Fauna has added an ability to maintain strict enforcement of schema to its document-relational database using a declarative language that makes it simpler to update databases within the context of a DevOps workflow.
While Fauna has enabled IT teams to extend a document database to add tables and rows typically requiring a relational database, Fauna Schema adds the structure, enforcement and reliability of a schema typically associated with traditional relational databases.
Fauna CEO Eric Berg said the addition of the approach strengthens the case of using a Fauna database that makes it simpler to streamline the management of databases that can be used to support multiple types of applications. In addition, Fauna now enables database schemas to evolve as the needs of the business evolve using a new Document Types capability that allows developers to define and enforce schema structures directly within the database. Document Types can support both static and dynamic typing, enabling developers to start with a schemaless document database before adding stricter type controls in a way that doesn’t require a database to be taken offline, said Berg.

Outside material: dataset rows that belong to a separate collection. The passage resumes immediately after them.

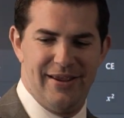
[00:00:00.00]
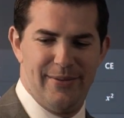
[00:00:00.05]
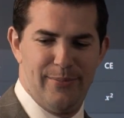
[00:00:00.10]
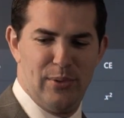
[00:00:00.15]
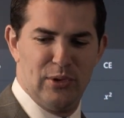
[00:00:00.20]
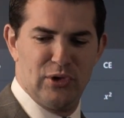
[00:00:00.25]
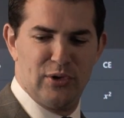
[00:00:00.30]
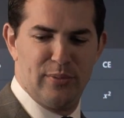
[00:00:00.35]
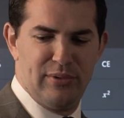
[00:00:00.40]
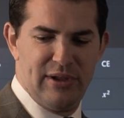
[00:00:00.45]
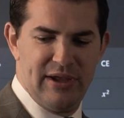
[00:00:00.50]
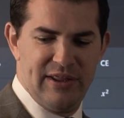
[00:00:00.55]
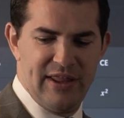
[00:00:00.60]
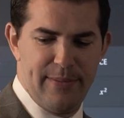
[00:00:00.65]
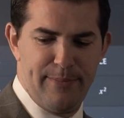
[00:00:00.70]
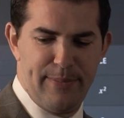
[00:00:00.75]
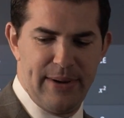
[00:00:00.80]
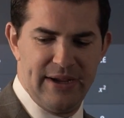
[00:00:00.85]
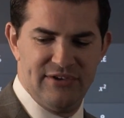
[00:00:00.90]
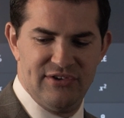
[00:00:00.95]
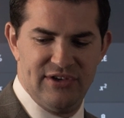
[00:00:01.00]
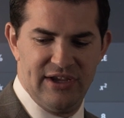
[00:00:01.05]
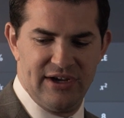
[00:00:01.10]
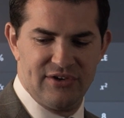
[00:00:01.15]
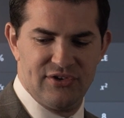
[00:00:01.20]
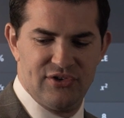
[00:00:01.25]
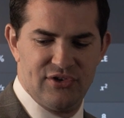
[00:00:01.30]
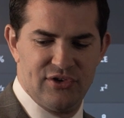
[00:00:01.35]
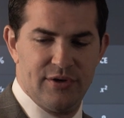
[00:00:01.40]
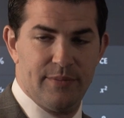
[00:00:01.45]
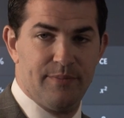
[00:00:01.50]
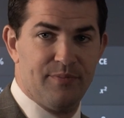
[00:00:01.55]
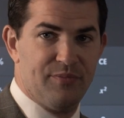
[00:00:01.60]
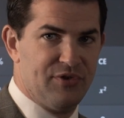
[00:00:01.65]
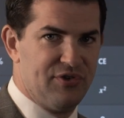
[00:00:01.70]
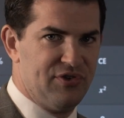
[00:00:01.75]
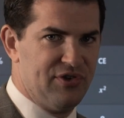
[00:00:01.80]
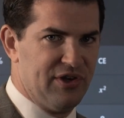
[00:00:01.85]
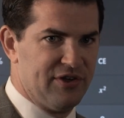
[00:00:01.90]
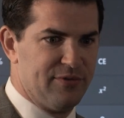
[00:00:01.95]
Multiply that by six,
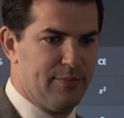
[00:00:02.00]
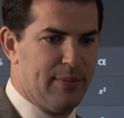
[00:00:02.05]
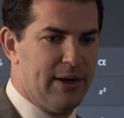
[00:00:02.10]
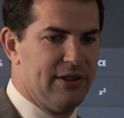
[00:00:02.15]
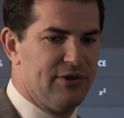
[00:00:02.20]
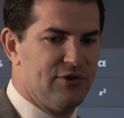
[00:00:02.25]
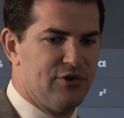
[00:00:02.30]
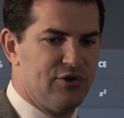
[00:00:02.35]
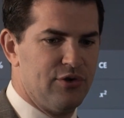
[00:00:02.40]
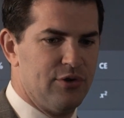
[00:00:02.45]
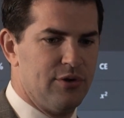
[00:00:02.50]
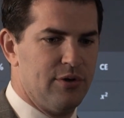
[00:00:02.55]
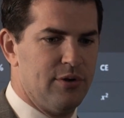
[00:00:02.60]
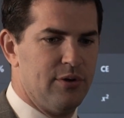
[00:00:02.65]
six months.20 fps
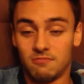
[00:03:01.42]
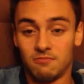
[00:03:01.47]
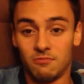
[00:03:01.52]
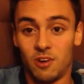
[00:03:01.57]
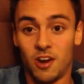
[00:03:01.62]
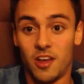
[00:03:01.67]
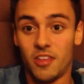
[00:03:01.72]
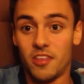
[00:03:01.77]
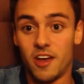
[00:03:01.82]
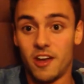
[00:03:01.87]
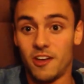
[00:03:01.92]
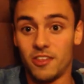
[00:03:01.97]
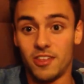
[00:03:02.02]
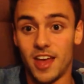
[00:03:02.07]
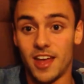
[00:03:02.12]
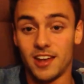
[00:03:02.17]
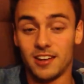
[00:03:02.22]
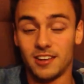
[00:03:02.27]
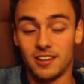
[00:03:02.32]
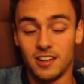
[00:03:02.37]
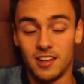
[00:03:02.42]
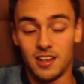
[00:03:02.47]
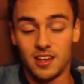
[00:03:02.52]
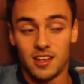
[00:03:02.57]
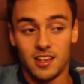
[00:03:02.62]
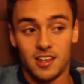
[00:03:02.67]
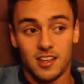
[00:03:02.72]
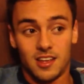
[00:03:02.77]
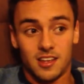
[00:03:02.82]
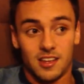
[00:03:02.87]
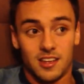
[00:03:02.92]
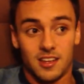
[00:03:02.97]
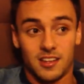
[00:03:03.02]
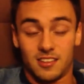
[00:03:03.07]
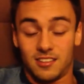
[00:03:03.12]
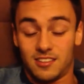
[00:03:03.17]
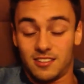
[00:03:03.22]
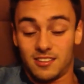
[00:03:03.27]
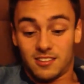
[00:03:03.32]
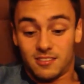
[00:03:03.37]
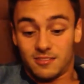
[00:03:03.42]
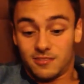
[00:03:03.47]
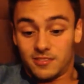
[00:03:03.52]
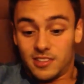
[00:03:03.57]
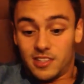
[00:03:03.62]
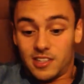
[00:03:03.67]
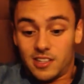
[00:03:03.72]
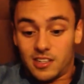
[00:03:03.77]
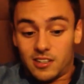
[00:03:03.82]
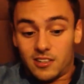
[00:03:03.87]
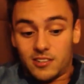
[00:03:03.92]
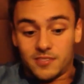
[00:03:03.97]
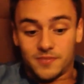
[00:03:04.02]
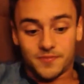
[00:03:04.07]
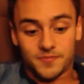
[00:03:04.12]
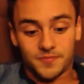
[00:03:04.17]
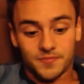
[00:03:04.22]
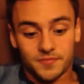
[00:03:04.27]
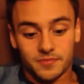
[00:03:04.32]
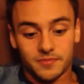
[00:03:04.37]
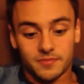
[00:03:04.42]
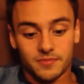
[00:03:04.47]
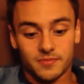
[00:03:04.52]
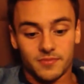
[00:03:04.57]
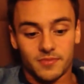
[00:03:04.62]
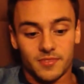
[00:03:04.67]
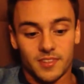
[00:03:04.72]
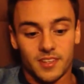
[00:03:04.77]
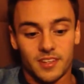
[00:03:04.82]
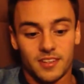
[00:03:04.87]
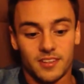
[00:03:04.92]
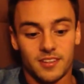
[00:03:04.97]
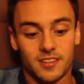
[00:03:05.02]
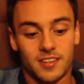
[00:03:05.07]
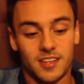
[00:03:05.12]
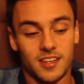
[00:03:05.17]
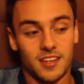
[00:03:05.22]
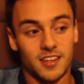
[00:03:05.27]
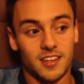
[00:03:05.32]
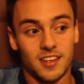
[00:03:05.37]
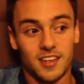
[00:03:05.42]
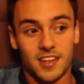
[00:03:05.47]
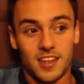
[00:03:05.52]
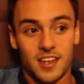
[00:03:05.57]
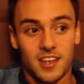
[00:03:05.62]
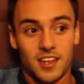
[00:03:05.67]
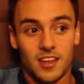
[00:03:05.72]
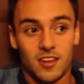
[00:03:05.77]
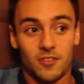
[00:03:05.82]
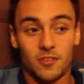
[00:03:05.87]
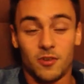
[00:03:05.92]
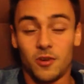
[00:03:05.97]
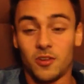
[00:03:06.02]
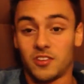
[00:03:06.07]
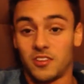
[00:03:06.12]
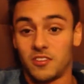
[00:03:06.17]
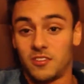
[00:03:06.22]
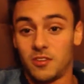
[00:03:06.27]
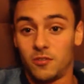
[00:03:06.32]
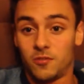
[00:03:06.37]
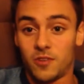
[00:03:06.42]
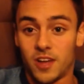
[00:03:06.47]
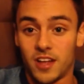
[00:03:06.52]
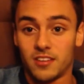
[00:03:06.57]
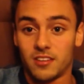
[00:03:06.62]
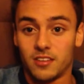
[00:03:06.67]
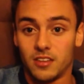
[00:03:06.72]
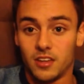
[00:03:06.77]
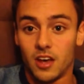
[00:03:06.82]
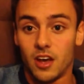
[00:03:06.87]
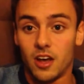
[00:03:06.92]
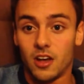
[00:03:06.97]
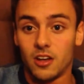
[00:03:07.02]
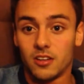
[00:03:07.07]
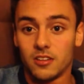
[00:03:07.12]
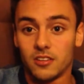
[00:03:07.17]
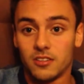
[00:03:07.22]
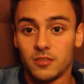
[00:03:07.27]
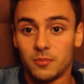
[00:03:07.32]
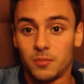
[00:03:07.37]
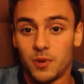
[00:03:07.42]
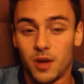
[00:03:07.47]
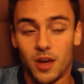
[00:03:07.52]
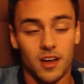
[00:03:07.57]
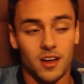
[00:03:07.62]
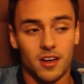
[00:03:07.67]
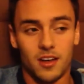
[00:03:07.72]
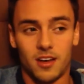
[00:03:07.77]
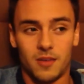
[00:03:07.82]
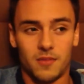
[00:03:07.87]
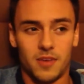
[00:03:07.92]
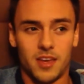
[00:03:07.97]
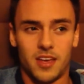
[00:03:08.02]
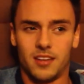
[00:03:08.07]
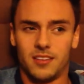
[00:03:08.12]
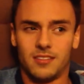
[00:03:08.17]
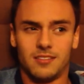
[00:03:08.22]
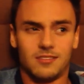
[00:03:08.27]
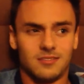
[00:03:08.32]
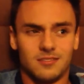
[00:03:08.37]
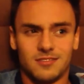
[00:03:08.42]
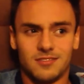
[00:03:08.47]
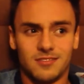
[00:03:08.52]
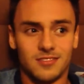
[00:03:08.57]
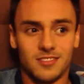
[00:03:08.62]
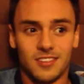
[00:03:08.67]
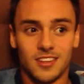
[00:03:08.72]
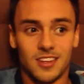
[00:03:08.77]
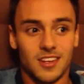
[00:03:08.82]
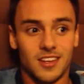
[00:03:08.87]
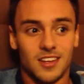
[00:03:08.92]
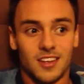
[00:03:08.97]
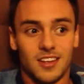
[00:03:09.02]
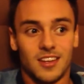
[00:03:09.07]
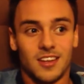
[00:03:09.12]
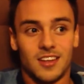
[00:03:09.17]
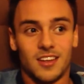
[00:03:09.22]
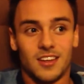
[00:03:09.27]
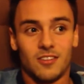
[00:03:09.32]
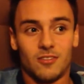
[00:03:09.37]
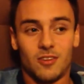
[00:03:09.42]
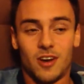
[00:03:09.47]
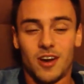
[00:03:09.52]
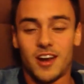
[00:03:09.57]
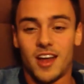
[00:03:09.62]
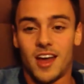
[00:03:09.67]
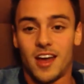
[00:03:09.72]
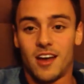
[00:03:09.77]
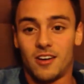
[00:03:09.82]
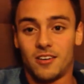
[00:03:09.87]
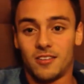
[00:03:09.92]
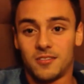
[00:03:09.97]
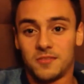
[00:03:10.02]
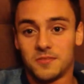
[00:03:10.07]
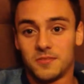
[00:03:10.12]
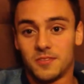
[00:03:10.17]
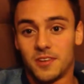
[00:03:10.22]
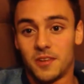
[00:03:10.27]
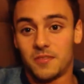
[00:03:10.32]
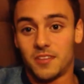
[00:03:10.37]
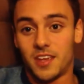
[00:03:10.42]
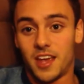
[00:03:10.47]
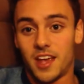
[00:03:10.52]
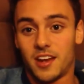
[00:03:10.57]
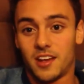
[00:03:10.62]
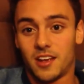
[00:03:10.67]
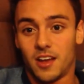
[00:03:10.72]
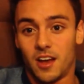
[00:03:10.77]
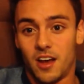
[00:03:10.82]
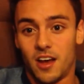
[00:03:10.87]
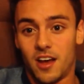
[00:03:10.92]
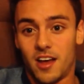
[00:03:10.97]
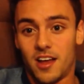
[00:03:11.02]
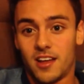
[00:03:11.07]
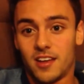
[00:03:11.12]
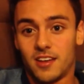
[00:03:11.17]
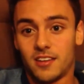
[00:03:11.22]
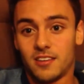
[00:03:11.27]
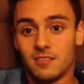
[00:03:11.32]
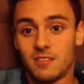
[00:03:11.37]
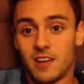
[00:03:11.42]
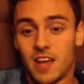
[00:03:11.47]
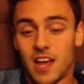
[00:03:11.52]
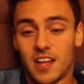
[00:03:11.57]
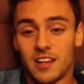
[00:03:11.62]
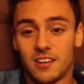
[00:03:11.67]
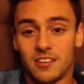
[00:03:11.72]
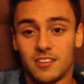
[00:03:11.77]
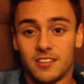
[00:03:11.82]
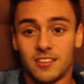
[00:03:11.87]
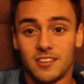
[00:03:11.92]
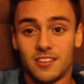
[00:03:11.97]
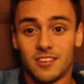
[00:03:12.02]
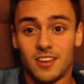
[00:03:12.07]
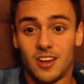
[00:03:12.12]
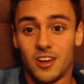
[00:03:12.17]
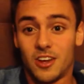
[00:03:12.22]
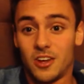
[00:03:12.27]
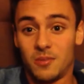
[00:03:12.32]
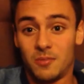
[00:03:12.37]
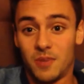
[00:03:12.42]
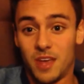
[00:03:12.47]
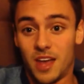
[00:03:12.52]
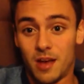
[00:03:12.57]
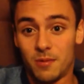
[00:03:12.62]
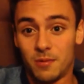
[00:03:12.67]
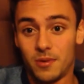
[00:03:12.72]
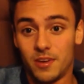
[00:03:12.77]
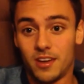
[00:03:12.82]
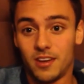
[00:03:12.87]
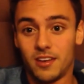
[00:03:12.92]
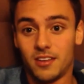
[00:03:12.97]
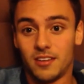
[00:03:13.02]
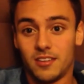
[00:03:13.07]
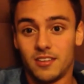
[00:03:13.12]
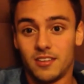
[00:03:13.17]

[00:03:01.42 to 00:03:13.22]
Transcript: right there and then. And, you know, and of course I still fancy girls, but I mean, right now I'm dating a guy, and I couldn't be happier.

At the core of that capability is the Fauna Schema Language (FSL), which enables developers to declaratively define their domain models, access controls, and business logic in a human-readable language in a set of files that can be managed alongside their application code.
Using a code repository such as GitHub, DevOps teams can now coordinate schema and application code updates via a continuous integration/continuous delivery (CI/CD) pipeline. Additionally, IT teams can leverage infrastructure-as-code (IaC) tools such as Pulumi and Terraform to automate the deployment and management of their Fauna database configuration.
Fauna also added a Computed Fields capability that allows the values of fields in documents to be dynamically generated based on expressions defined by the user. That approach allows developers to create fields whose values are calculated at the time of query to enable a dynamic composition of objects and field values. These fields can be indexed, providing even greater flexibility in query patterns so developers can accurately define their data model in the database versus requiring them to be defined in mapping layers running outside of the database.
Encoding that database logic within the database allows development teams to define cross-collection joins and subqueries as an element of their schema design to dynamically generate data, and object models in real-time. That capability avoids the performance disadvantages inherent in a data denormalization strategy required by other document databases.
It’s not clear to what degree IT organizations are moving to consolidate databases, but with the rise of document databases, it has become relatively simple for developers to add a database to just about any type of application. The challenge organizations encounter is that as document databases evolve, they become more challenging to manage. It’s not uncommon for developers to pass the responsibility for managing document databases on to a DevOps team that often has a vested interest in consolidation.
After all, the more databases based on disparate architectures there are to manage the more challenging it becomes to manage DevOps workflows at any level of meaningful scale.